# GIVEN ENTRIES
⟨

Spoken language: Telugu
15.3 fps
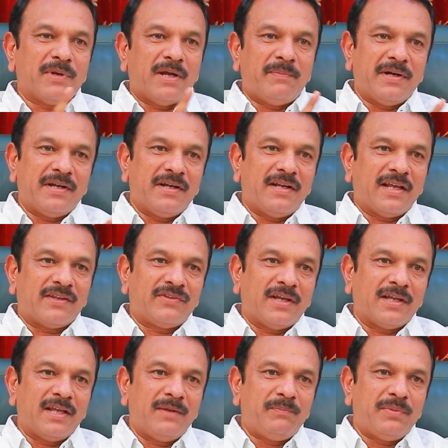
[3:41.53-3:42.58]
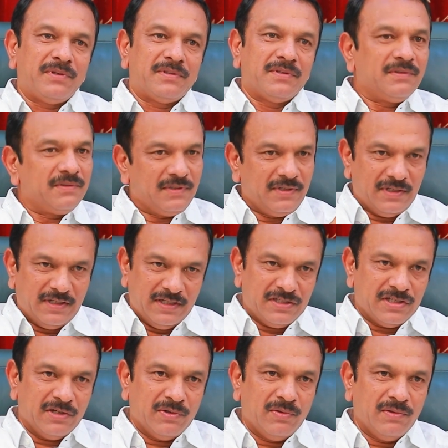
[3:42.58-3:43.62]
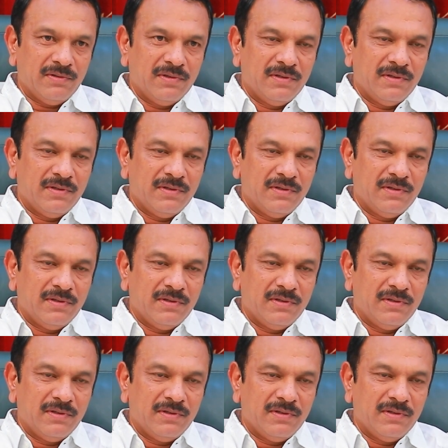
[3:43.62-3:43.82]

ప్రాపర్టీ ట్యాక్స్ తగ్గింపు ఇచ్చిండు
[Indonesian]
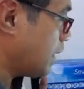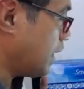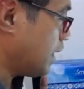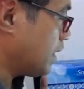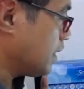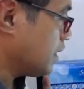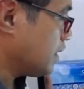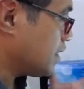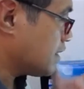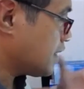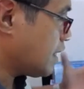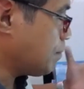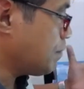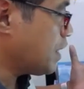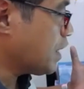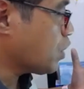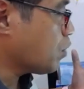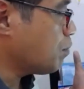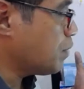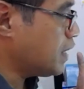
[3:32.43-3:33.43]
baik saya
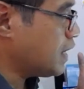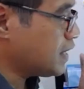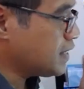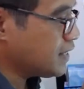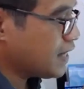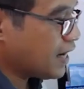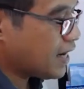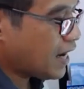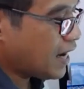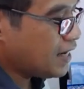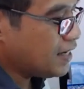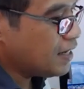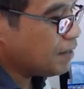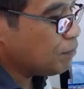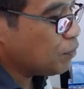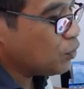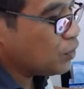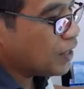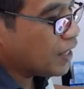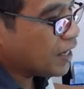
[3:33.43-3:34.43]
merekomendasikan anda
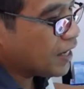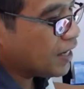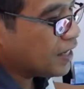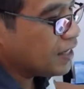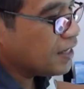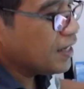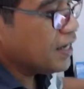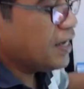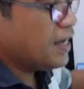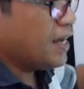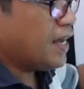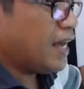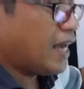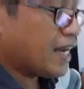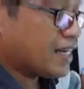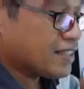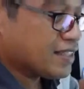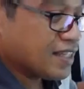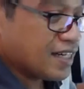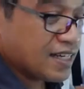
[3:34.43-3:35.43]
menggunakan
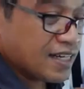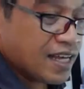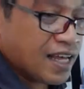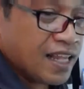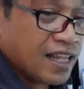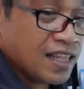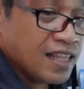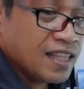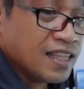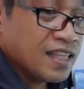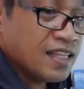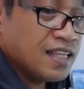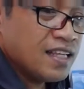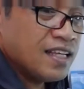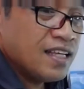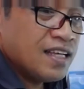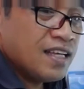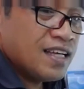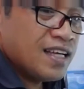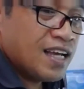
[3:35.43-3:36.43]
eksternal
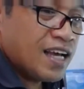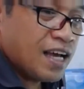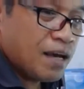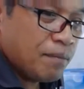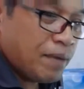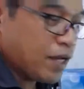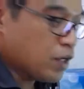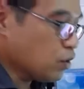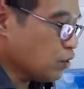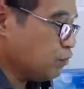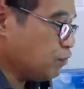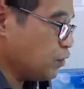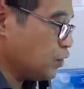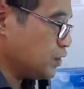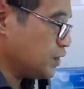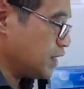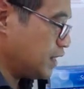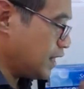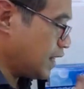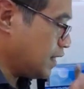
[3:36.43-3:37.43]
uh,
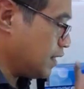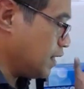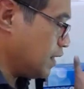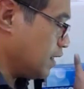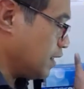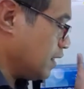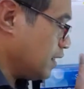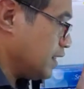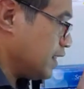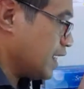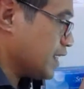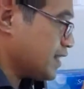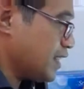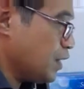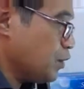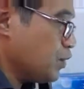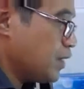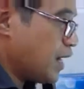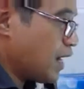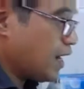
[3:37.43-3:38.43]
microphone jadi anda yang
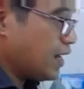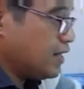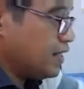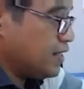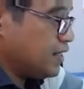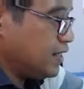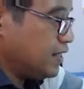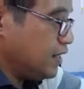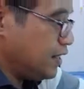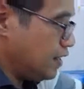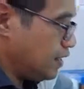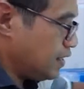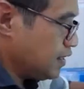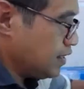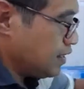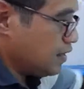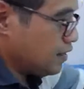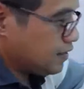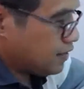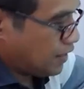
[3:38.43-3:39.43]
saya gunakan di sini
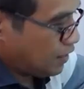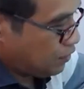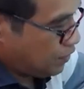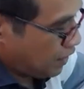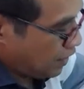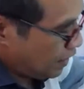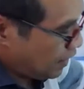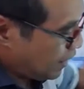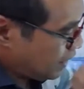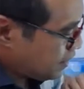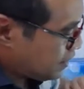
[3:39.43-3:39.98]
saya gunakan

⟩

Every line from the one with "[3:41.53-3:42.58]" through the end of the material above should be restated word for word, with the pictures left out.

[3:41.53-3:42.58]
[3:42.58-3:43.62]
[3:43.62-3:43.82]

ప్రాపర్టీ ట్యాక్స్ తగ్గింపు ఇచ్చిండు
[Indonesian]
[3:32.43-3:33.43]
baik saya
[3:33.43-3:34.43]
merekomendasikan anda
[3:34.43-3:35.43]
menggunakan
[3:35.43-3:36.43]
eksternal
[3:36.43-3:37.43]
uh,
[3:37.43-3:38.43]
microphone jadi anda yang
[3:38.43-3:39.43]
saya gunakan di sini
[3:39.43-3:39.98]
saya gunakan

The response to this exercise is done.